[MATERIALS PROVIDED Boundary: Start]

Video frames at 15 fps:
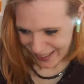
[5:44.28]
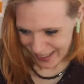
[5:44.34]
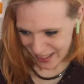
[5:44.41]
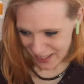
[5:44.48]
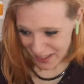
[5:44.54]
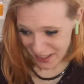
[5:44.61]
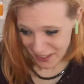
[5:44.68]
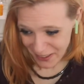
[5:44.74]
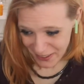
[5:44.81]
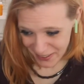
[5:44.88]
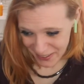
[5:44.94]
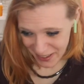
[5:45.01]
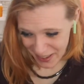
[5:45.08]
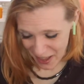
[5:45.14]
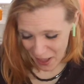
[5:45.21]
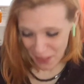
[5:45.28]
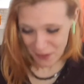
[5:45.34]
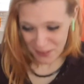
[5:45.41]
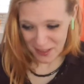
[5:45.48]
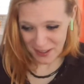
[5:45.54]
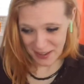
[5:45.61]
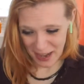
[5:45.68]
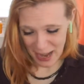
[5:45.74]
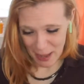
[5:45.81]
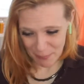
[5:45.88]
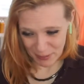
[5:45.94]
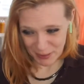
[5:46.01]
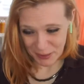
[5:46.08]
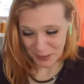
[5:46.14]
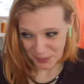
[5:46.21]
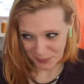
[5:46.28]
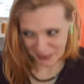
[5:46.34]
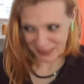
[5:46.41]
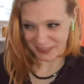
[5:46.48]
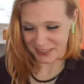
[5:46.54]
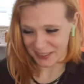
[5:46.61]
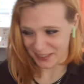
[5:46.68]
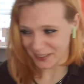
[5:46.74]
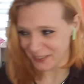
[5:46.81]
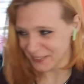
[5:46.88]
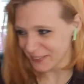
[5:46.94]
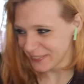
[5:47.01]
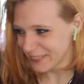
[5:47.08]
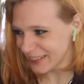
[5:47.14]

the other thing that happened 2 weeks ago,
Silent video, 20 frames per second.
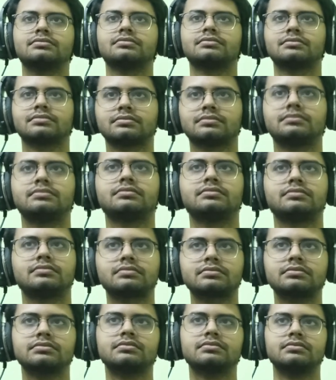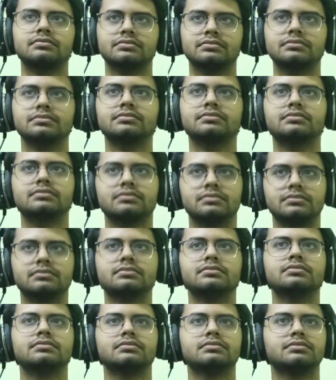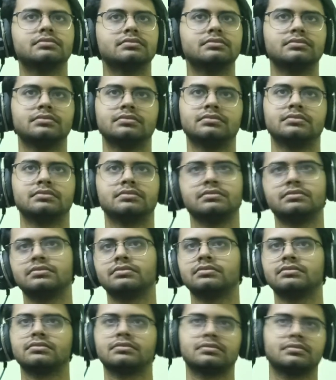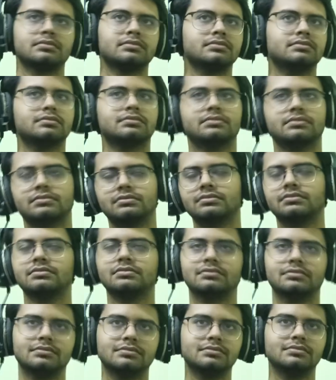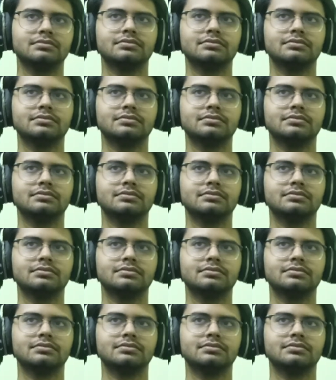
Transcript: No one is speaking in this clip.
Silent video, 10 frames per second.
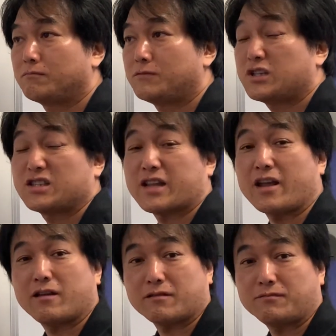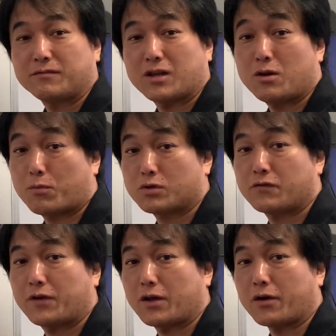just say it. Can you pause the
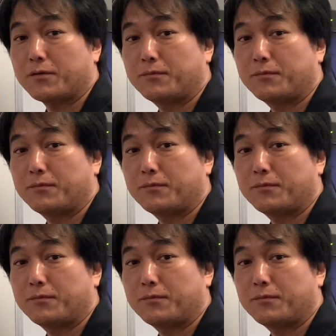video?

[MATERIALS PROVIDED Boundary: End]

- [PROBLEM] Set down all of the entries exactly as they appear, but keep the images out.

- [RESPONSE]
Video frames at 15 fps:
[5:44.28]
[5:44.34]
[5:44.41]
[5:44.48]
[5:44.54]
[5:44.61]
[5:44.68]
[5:44.74]
[5:44.81]
[5:44.88]
[5:44.94]
[5:45.01]
[5:45.08]
[5:45.14]
[5:45.21]
[5:45.28]
[5:45.34]
[5:45.41]
[5:45.48]
[5:45.54]
[5:45.61]
[5:45.68]
[5:45.74]
[5:45.81]
[5:45.88]
[5:45.94]
[5:46.01]
[5:46.08]
[5:46.14]
[5:46.21]
[5:46.28]
[5:46.34]
[5:46.41]
[5:46.48]
[5:46.54]
[5:46.61]
[5:46.68]
[5:46.74]
[5:46.81]
[5:46.88]
[5:46.94]
[5:47.01]
[5:47.08]
[5:47.14]

the other thing that happened 2 weeks ago,
Silent video, 20 frames per second.
Transcript: No one is speaking in this clip.
Silent video, 10 frames per second.
just say it. Can you pause the
video?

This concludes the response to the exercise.